The cost of crude oil – which liquefied natural gas is generally sold at a reduced price – fell by almost two-thirds in the first three months of this year. While cheaper gasoline can help households, the rapid growth of the LNG industry in Australia now means that lower oil prices are not as positive for the national economy as they once were.
This is another headwind that the Reserve Bank must take into account as it tries to cushion the economic impact of the coronavirus. On March 19, Governor Philip Lowe lowered the cash rate to 0.25%, started buying bonds to reduce yields, and set up a financing mechanism for small businesses.
Lowe and the board are unlikely to make any changes at Tuesday’s meeting as they continue to monitor the impact of the emergency measures. The spot rate is at the effective lower bound and the financial markets have calmed down in the middle of the RBA, increasing liquidity and buying government securities. The central bank released its semi-annual review of the country’s financial system on Thursday.
A number of economists predict that unemployment will exceed 10% and expect a sharp contraction in GDP. The government and the central bank triggered a budgetary and monetary injection of around 320 billion Australian dollars (194 billion dollars), or 16.4% of the GDP.
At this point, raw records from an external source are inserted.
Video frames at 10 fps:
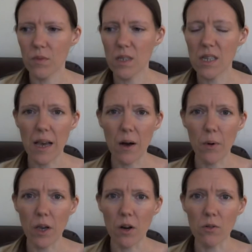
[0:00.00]
see how
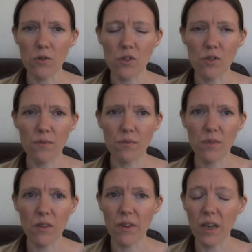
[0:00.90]
it goes.
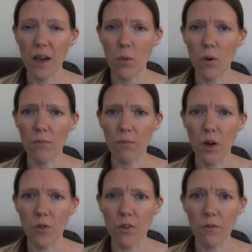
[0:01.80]
See if I can get
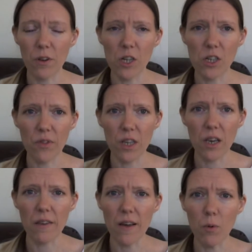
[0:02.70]
another finish for the
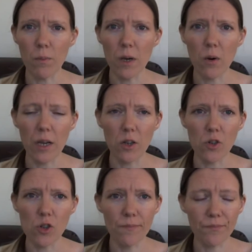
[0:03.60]
year. That would be quite
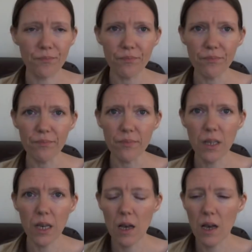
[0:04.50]
good.
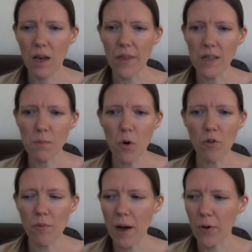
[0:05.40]
That's
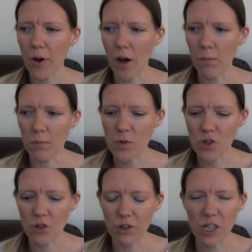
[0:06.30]
more about
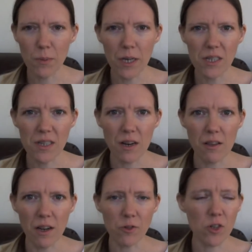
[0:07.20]
storage space than
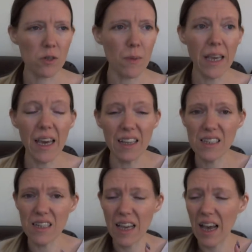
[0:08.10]
anything else, because my
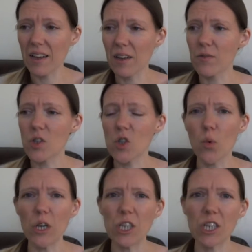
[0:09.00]
kits are kind of
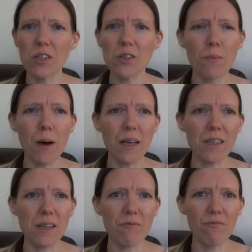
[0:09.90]
squished into a
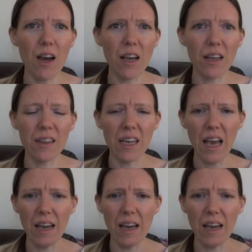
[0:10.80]
magazine rack, and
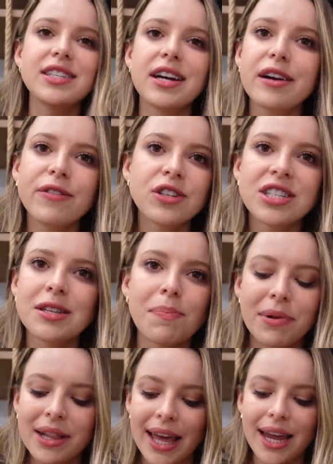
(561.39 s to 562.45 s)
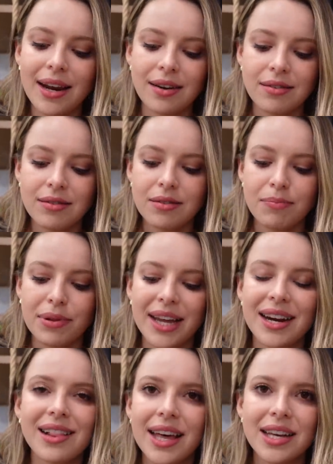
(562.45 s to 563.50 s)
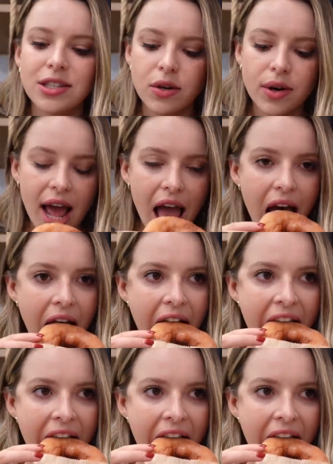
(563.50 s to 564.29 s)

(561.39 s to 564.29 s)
sucker for just the plain, plain glazed donut.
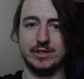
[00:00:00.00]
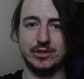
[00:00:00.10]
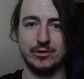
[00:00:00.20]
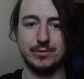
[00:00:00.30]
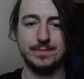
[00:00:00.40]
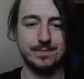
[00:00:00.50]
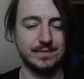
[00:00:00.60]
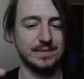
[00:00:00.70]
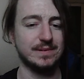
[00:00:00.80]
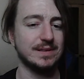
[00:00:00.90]
issue.
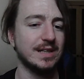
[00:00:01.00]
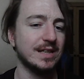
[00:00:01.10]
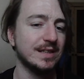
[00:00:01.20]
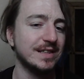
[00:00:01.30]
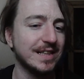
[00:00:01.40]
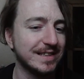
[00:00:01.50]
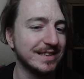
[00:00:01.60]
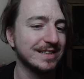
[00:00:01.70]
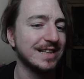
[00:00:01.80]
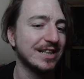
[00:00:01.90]

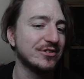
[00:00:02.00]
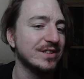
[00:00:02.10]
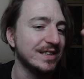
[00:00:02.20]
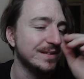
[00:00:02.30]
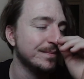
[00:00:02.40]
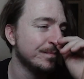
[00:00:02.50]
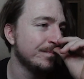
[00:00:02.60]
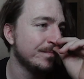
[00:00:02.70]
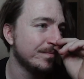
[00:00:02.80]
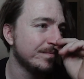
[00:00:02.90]
Nothing to actually...
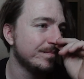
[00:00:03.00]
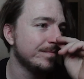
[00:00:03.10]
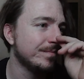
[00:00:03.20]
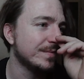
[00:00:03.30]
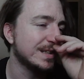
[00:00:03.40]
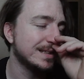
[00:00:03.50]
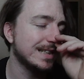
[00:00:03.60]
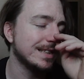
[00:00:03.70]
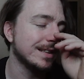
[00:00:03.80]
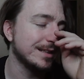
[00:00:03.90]
It
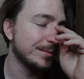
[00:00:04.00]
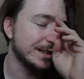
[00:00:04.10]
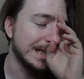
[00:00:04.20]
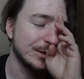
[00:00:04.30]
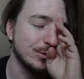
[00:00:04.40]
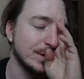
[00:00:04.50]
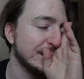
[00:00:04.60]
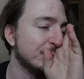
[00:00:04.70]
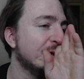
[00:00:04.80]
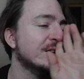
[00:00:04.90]
says nothing about the actual
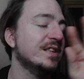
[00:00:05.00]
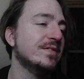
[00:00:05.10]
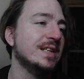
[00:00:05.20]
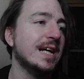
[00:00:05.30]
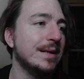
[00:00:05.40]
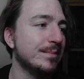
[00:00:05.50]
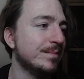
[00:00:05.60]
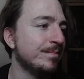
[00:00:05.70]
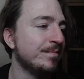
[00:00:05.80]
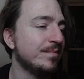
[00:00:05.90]
like quality of the game
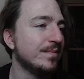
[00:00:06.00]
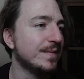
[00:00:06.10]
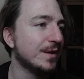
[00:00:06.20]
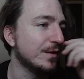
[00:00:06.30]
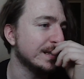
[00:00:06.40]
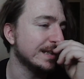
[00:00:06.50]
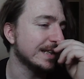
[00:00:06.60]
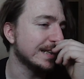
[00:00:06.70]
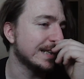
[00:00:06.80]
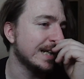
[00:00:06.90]
or anything
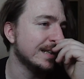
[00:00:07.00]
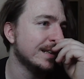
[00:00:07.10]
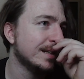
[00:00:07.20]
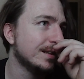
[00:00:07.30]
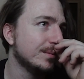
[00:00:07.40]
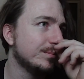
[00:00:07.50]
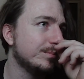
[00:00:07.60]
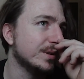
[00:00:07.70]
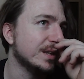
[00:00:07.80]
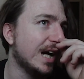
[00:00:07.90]
like that.
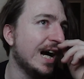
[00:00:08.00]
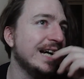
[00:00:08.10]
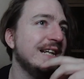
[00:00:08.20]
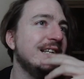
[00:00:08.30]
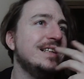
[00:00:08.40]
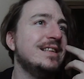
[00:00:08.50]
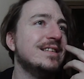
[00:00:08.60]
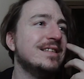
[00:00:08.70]
But I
In the midst of the health crisis, the Saudis and the Russians – two hydrocarbon superpowers – crossed swords over oil production, prompting the former to increase production and drive down the world price.
Australia is the world’s largest LNG exporter, after overtaking Qatar, shipping approximately 77 million tonnes worth 49 billion Australian dollars in 2019. It was Australia’s third largest export, about 2.5% of GDP, but it will suffer a price blow linked to oil.
What Bloomberg Economists Say
“Falling oil prices are harming the Australian economy more than helping them. This may come as a surprise, given that Australia is a net importer of oil. But the transformation of the Australian economy over the past decade into the world’s largest LNG exporter means that falling oil prices could more than halve the value of Australian LNG cargoes landing in Japan, endangering exports representing 2.5% of GDP. “
James McIntyre, economist
The usual boost to household budgets stretched from cheaper gasoline will also be canceled in the current climate, with non-essential travel prohibited.
The collapse in fuel prices comes as Australia’s fourth and fifth largest exports – tourism and education – were already in shock with the first viral epidemic that stopped arrivals from China. As for iron ore – the country’s largest export – futures contracted for a third weekly decline starting Friday afternoon as the spread of the virus hits steelmakers worldwide.